▶ YOUR INSTRUCTIONS:
Each line below that includes the word "video" adds one to the count; give that count and nothing else.

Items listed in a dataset
____
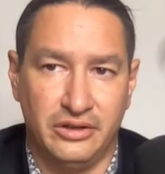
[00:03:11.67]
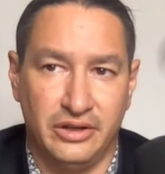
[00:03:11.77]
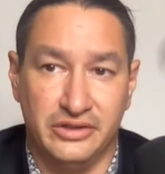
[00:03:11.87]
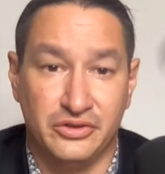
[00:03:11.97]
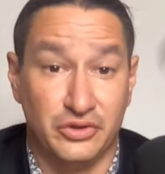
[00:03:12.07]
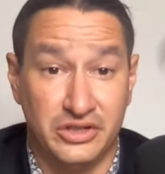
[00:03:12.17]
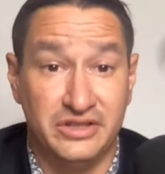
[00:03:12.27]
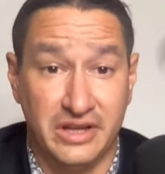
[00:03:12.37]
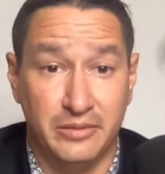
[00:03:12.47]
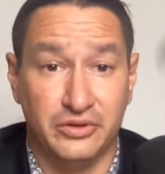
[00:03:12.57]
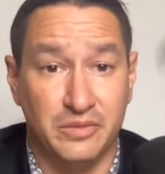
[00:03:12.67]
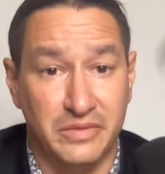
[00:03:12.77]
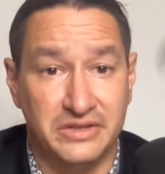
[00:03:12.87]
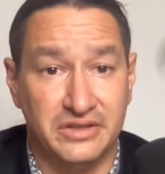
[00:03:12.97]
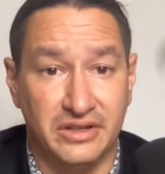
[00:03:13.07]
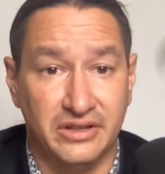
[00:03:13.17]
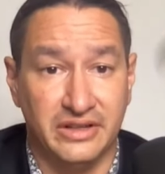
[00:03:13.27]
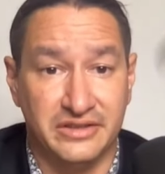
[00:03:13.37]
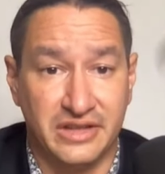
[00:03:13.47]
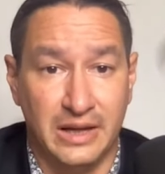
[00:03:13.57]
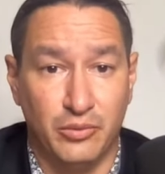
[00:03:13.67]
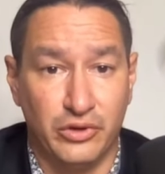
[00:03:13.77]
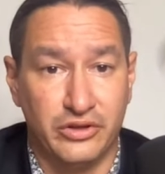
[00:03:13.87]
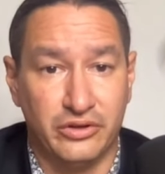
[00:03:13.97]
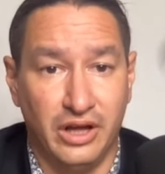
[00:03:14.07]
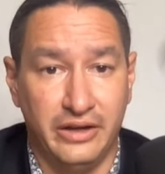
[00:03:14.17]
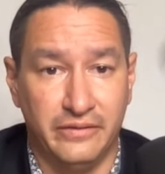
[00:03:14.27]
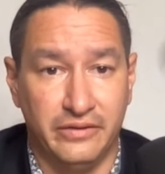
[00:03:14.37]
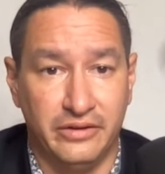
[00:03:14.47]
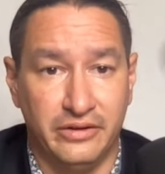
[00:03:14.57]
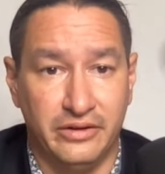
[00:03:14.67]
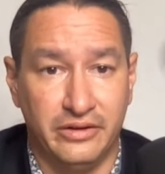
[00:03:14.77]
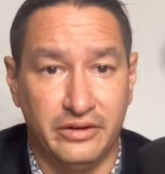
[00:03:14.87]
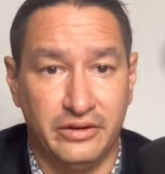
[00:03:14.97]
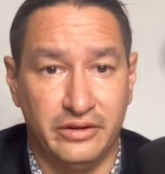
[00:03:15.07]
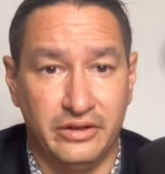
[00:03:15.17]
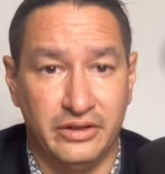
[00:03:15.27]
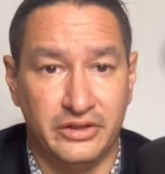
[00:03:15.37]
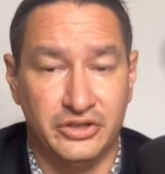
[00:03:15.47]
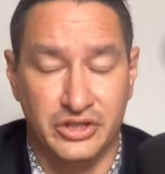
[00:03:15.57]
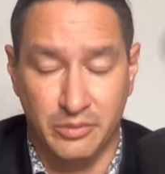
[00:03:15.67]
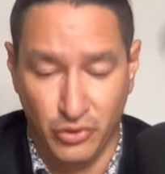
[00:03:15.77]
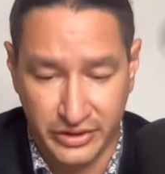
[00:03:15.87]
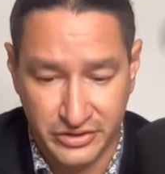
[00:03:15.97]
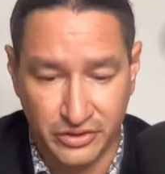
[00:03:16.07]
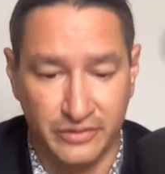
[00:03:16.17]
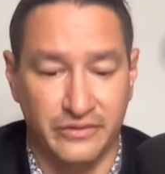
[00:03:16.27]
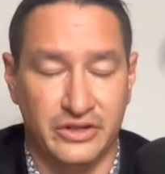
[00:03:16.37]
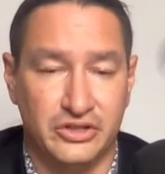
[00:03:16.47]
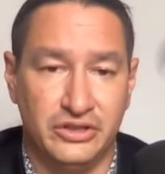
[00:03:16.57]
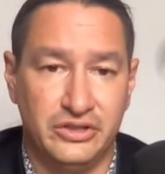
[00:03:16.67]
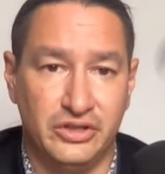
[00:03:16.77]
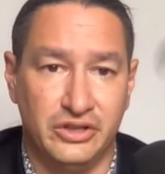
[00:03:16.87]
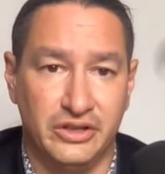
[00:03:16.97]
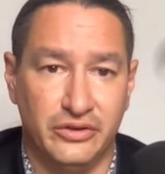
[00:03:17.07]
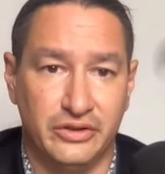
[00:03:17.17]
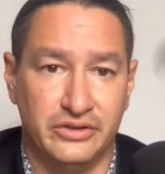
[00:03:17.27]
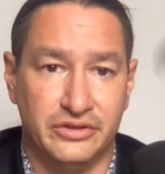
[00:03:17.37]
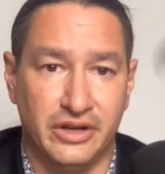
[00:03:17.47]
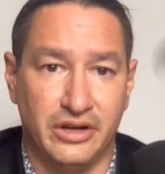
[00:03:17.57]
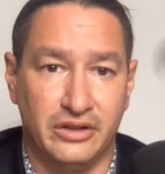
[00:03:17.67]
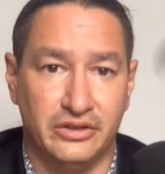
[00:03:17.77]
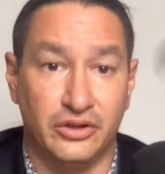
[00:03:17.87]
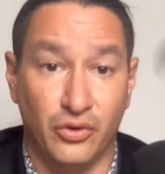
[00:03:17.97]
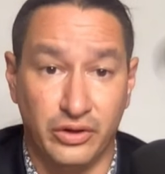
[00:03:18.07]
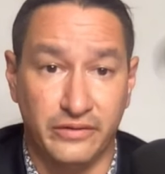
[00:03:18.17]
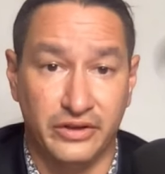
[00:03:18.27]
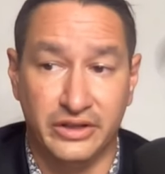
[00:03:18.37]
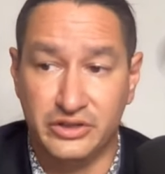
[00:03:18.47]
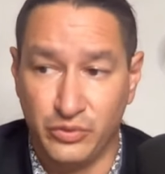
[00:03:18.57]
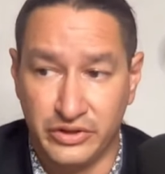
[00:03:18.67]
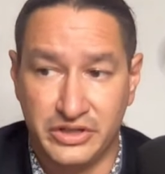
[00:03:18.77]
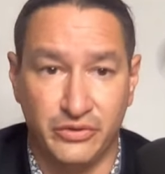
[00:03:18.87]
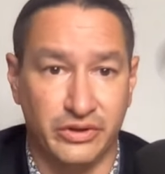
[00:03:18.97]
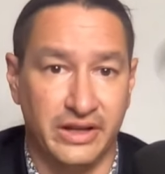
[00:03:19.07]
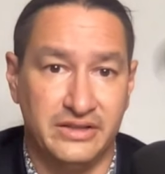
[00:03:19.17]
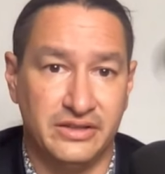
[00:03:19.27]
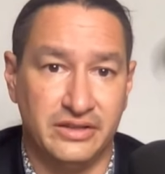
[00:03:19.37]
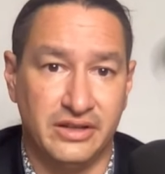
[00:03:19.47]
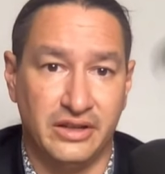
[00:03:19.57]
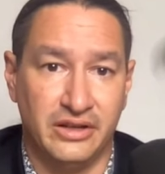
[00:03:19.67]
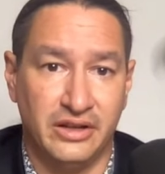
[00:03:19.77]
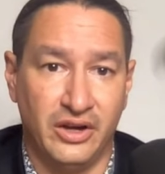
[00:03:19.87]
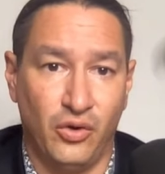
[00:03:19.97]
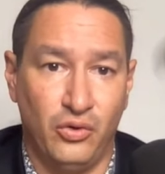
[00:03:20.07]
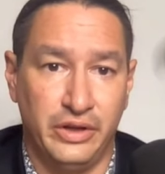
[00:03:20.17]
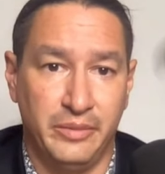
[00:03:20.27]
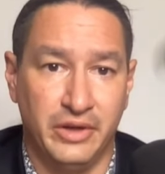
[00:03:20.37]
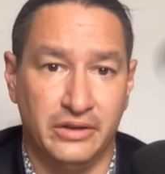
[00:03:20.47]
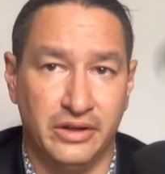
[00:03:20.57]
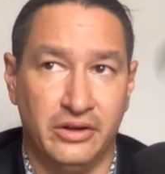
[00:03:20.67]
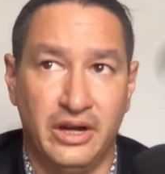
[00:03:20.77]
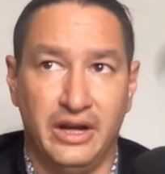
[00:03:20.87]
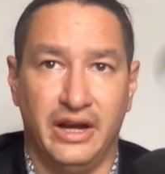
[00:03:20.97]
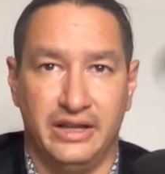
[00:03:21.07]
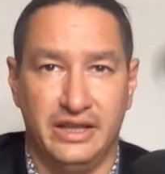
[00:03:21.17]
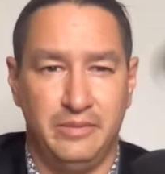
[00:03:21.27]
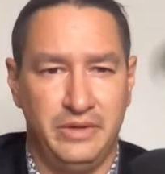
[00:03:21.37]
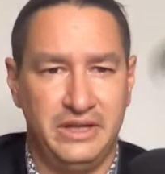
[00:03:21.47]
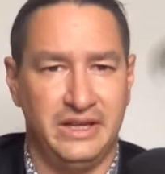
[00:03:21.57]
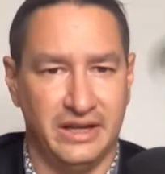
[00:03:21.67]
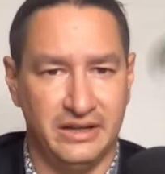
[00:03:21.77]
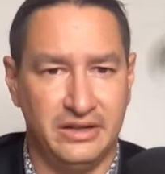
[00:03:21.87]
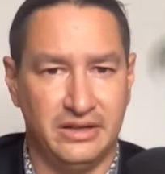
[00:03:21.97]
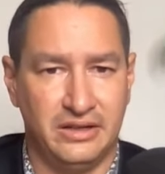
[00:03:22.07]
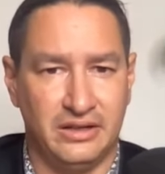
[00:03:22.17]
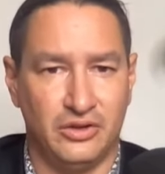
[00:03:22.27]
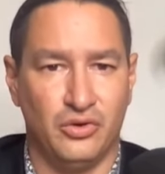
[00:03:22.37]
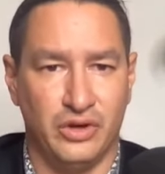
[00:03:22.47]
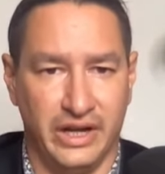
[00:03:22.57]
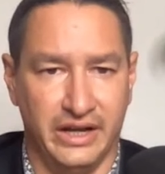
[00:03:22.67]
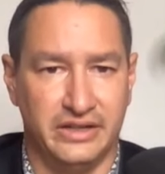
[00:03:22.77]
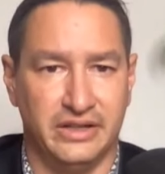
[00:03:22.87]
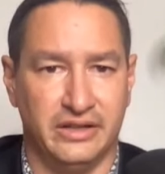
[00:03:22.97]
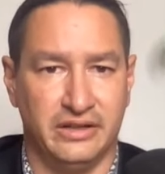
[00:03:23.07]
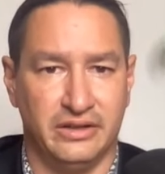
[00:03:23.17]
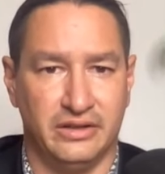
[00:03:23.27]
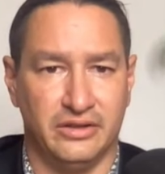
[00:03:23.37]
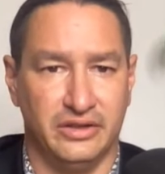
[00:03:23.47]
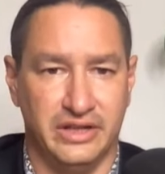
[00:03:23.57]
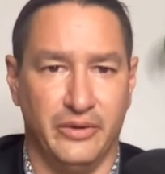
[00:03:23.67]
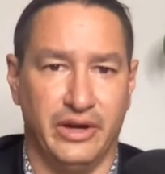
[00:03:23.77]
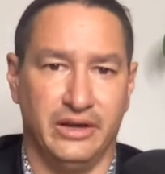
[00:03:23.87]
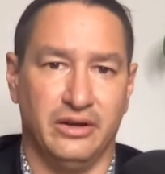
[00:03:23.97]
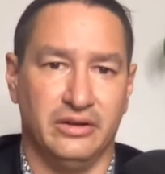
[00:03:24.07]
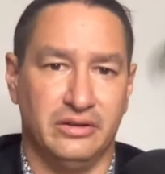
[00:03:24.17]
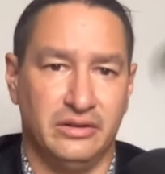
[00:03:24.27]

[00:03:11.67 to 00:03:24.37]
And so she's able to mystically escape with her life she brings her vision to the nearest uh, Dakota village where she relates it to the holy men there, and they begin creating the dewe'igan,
____
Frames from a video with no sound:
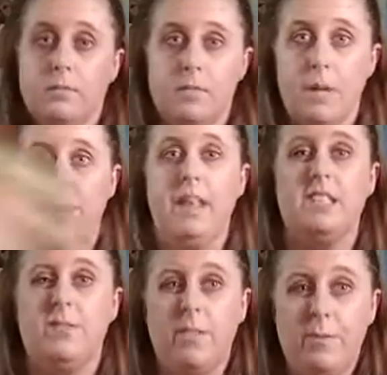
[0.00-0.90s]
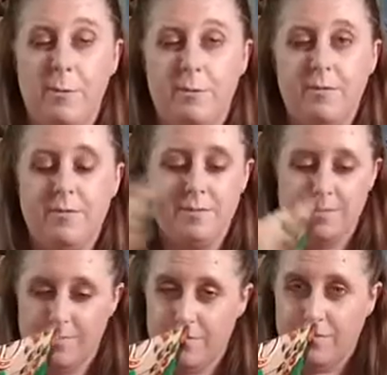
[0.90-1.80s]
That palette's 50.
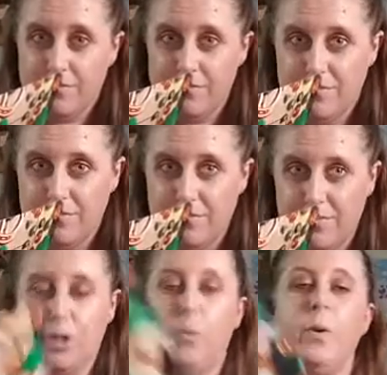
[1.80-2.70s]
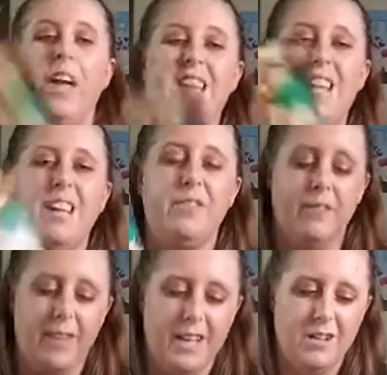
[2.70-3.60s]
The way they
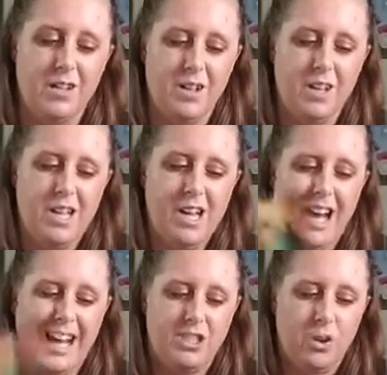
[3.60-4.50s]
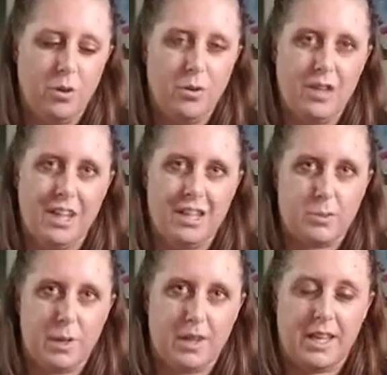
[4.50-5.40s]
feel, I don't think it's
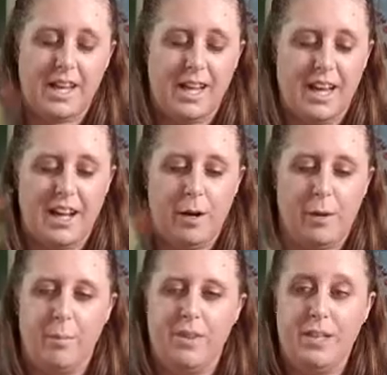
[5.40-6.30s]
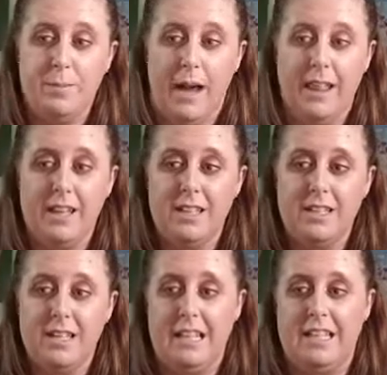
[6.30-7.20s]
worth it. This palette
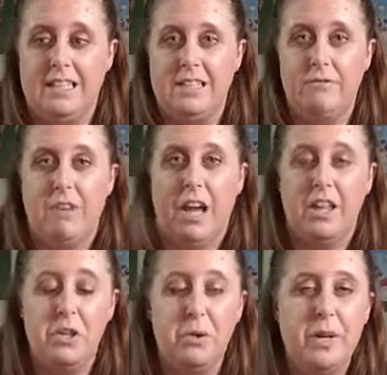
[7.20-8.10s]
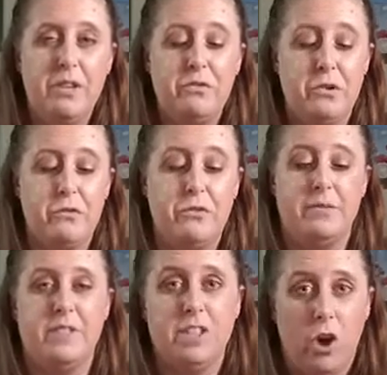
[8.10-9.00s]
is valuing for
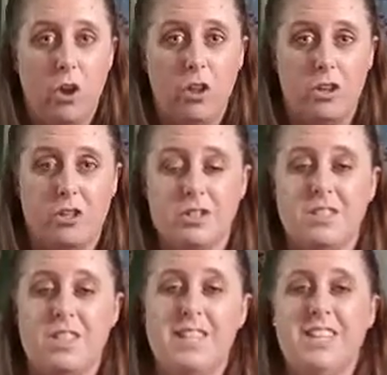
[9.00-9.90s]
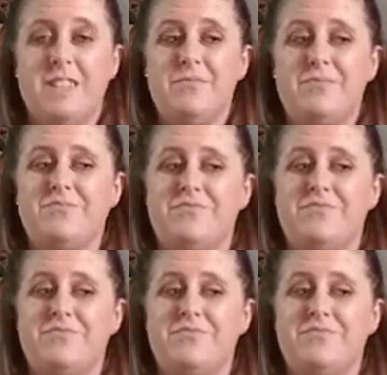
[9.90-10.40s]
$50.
____
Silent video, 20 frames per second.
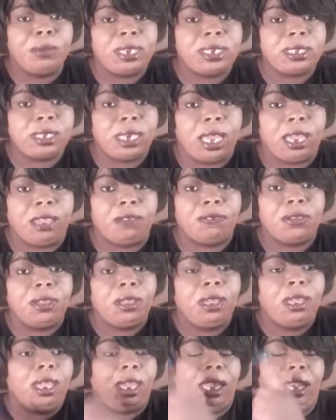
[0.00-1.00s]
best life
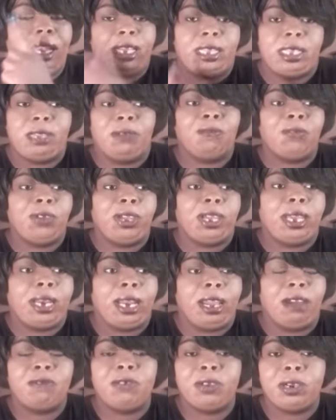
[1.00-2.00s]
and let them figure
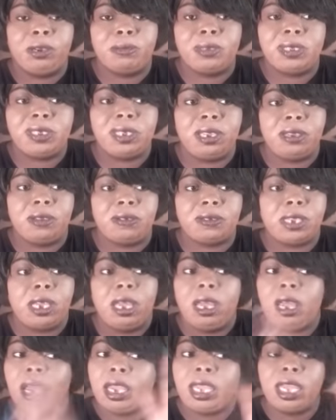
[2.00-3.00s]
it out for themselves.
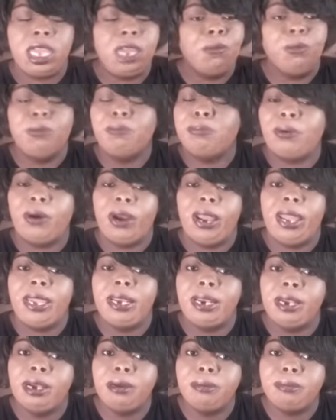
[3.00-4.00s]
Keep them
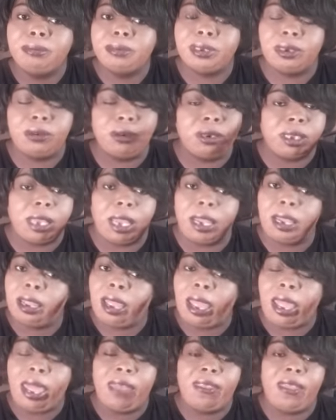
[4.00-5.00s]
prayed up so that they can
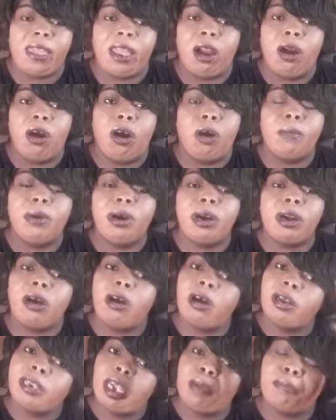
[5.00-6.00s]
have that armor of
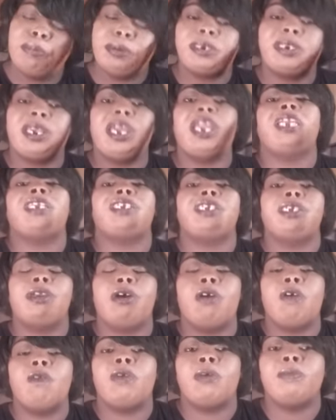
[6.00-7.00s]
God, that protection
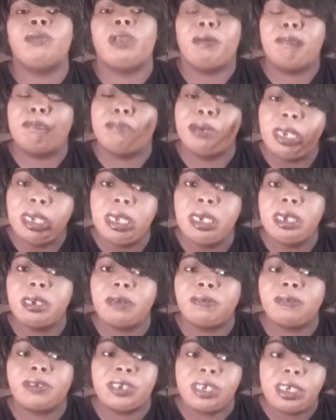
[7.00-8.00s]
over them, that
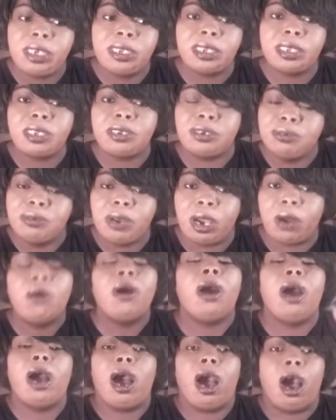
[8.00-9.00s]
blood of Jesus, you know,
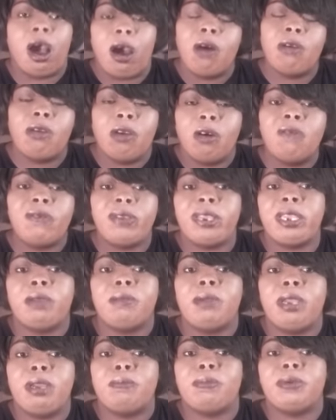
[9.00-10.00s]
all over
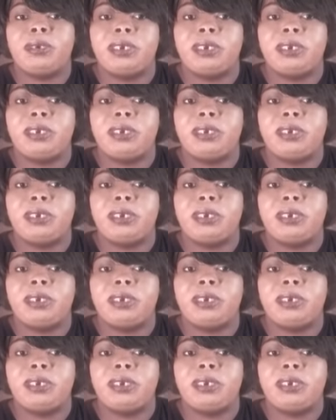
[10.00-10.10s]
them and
____
▶ REPLY:
2